MATERIALS PROVIDED ▸

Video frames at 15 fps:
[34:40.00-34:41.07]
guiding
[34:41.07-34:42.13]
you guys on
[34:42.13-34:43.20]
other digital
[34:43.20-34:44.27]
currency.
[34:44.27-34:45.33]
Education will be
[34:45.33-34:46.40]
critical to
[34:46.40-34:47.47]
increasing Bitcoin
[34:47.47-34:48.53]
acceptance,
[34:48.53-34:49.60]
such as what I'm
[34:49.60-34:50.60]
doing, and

* * *

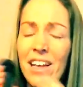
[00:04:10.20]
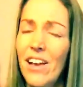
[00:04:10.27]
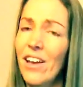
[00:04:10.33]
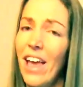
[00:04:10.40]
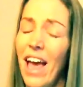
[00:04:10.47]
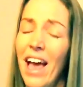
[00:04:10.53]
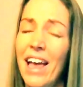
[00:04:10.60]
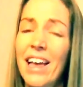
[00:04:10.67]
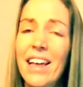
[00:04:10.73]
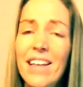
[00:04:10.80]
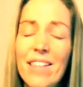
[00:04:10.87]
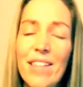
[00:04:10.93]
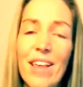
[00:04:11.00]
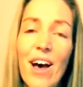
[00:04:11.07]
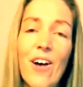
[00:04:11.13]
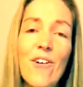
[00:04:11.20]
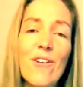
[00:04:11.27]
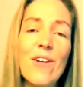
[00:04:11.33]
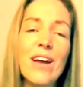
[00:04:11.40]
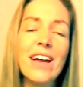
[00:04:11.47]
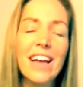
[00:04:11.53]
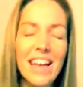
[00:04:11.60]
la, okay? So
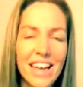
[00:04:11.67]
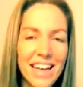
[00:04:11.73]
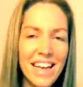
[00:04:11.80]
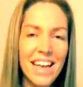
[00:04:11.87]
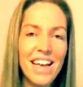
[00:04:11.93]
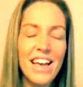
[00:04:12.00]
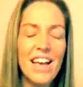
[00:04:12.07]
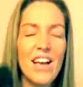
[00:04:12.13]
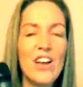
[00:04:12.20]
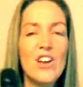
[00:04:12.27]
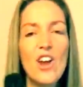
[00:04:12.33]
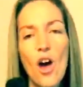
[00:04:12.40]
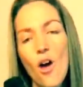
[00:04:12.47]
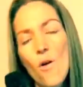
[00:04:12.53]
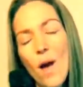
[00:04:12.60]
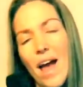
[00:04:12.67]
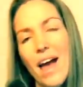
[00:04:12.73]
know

TASK REQUIREMENTS ▸ Everything from the line with "[00:04:10.47]" through the line with "[00:04:12.60]" in the material above should be transcribed exactly, except the pictures.

RESPONSE TO THIS EXERCISE ▸
[00:04:10.47]
[00:04:10.53]
[00:04:10.60]
[00:04:10.67]
[00:04:10.73]
[00:04:10.80]
[00:04:10.87]
[00:04:10.93]
[00:04:11.00]
[00:04:11.07]
[00:04:11.13]
[00:04:11.20]
[00:04:11.27]
[00:04:11.33]
[00:04:11.40]
[00:04:11.47]
[00:04:11.53]
[00:04:11.60]
la, okay? So
[00:04:11.67]
[00:04:11.73]
[00:04:11.80]
[00:04:11.87]
[00:04:11.93]
[00:04:12.00]
[00:04:12.07]
[00:04:12.13]
[00:04:12.20]
[00:04:12.27]
[00:04:12.33]
[00:04:12.40]
[00:04:12.47]
[00:04:12.53]
[00:04:12.60]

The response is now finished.